Los mensajes del lehendakari son "cáscaras vacías que no tienen detrás nada más", han dicho además los socialistas vascos, que piensan que lo propuesto por el PNV es “confuso, equívoco, engañoso”.

El portavoz del PSE-EE en el Parlamento Vasco, José Antonio Pastor, ha pedido al PNV que se sumen a la propuesta federal del PSOE -pactada por Alfredo Pérez Rubalcaba y sus barones en la ‘Declaración de Granada’-, ya que es, en su opinión, la “única solución para dar un encaje adecuado a los nacionalistas vascos y catalanes y al conjunto de los españoles”.

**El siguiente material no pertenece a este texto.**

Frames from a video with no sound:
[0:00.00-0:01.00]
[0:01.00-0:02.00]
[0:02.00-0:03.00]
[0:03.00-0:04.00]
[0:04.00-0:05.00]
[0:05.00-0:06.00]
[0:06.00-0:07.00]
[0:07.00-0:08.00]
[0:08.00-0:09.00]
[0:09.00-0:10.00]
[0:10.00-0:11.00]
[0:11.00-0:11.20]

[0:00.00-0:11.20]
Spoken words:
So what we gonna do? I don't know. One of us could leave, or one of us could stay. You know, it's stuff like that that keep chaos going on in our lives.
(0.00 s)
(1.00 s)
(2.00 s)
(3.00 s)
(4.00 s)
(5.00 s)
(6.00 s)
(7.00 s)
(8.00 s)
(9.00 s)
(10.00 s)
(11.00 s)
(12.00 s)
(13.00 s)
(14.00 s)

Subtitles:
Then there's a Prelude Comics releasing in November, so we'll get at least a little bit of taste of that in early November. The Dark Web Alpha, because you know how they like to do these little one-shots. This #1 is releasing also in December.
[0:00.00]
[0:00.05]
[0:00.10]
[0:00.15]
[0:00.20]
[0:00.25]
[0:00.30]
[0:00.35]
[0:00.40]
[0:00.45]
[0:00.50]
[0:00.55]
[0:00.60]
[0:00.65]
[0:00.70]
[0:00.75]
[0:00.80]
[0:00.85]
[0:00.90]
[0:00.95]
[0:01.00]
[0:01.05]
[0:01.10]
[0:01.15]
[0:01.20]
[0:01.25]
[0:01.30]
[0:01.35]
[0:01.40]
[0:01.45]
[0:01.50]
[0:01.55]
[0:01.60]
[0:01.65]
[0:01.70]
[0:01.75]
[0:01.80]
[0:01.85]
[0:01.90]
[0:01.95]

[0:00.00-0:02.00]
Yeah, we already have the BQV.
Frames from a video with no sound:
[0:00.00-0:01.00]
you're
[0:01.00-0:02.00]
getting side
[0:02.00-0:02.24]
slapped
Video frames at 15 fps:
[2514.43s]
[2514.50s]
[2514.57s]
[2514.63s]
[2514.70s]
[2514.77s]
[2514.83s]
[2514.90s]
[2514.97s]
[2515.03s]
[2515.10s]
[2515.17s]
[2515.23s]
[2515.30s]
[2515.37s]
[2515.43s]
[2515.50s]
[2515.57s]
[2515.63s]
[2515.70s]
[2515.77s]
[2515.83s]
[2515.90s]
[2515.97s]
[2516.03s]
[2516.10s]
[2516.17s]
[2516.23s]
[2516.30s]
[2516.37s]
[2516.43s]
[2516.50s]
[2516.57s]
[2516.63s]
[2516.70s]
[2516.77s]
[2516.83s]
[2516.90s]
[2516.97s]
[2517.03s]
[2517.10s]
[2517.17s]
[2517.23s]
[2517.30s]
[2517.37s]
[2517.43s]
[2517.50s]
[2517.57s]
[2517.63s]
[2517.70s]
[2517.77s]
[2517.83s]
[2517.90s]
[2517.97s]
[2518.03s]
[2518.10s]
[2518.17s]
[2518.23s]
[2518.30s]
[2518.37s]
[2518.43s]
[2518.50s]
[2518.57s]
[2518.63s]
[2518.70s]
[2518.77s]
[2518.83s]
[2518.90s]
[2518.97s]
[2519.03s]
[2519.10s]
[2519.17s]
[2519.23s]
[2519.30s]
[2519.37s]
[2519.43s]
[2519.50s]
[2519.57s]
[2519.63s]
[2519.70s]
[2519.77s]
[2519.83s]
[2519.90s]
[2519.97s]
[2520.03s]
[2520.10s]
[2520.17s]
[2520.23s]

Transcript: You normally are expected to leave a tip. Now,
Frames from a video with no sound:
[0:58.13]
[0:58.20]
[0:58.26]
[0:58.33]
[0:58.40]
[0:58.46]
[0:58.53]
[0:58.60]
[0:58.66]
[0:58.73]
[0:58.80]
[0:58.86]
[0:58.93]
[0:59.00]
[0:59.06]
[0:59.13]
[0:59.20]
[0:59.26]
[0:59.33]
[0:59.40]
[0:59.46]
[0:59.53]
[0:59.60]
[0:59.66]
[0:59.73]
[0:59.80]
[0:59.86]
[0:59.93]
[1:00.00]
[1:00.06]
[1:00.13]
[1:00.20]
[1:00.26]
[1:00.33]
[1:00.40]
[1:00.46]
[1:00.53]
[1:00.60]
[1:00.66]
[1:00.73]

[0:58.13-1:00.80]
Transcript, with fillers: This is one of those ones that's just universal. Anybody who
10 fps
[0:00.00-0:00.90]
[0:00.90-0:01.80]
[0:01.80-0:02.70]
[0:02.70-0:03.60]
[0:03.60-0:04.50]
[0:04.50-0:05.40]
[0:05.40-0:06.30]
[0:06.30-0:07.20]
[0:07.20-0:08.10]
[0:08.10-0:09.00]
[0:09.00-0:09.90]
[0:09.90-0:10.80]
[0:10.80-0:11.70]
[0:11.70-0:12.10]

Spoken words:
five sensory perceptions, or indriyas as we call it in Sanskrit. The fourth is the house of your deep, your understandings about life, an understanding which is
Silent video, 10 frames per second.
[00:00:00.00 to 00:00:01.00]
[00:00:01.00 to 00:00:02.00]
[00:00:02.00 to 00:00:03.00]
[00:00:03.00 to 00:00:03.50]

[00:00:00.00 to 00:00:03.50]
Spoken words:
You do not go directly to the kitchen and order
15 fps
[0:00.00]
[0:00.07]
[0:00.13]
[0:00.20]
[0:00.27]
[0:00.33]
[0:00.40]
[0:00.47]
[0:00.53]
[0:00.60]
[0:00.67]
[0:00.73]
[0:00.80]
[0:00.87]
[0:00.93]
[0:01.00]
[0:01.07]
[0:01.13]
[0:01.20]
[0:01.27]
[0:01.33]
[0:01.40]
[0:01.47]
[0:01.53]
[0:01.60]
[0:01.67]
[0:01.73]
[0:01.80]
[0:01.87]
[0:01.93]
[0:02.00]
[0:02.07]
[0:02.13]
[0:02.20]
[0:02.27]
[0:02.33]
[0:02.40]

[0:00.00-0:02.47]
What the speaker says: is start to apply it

Ante estas palabras, Urkullu ha hablado de nuevo este lunes a través de Facebook. “Sólo he escuchado críticas y lecciones de quienes no respetaron el acuerdo alcanzado con Cataluña, de quienes para los que nunca es el momento oportuno para hablar de un nuevo estatus para Euskadi, de quienes su partido en Madrid no pierde oportunidad para vaciar de contenido nuestro actual Estatuto mediante leyes básicas". Por ello, ha lamentado que no ha oído ni una palabra sobre “el incumplimiento flagrante y sistemático de una ley orgánica como es el Estatuto de Autonomía”.

Según Urkullu, los problemas "no se resuelven pegando siempre una patada al balón hacia delante".

El balón ya está en campo. El partido ha comenzado.